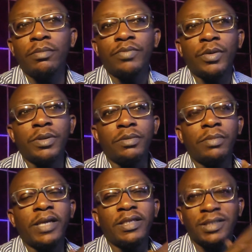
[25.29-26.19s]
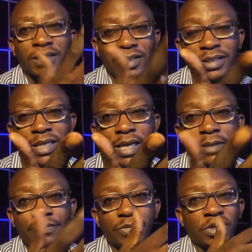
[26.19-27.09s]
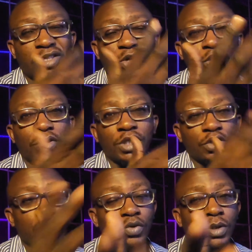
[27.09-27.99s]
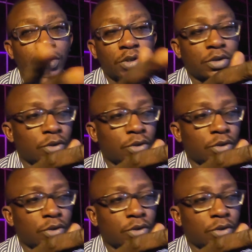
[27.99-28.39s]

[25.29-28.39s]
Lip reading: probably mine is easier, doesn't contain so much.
====
# Assignment:
Print exactly, and only, the lines from the one with "[26.19-27.09s]" through the last line of the listing above. No pictures belong in the copy.

# Reply:
[26.19-27.09s]
[27.09-27.99s]
[27.99-28.39s]

[25.29-28.39s]
Lip reading: probably mine is easier, doesn't contain so much.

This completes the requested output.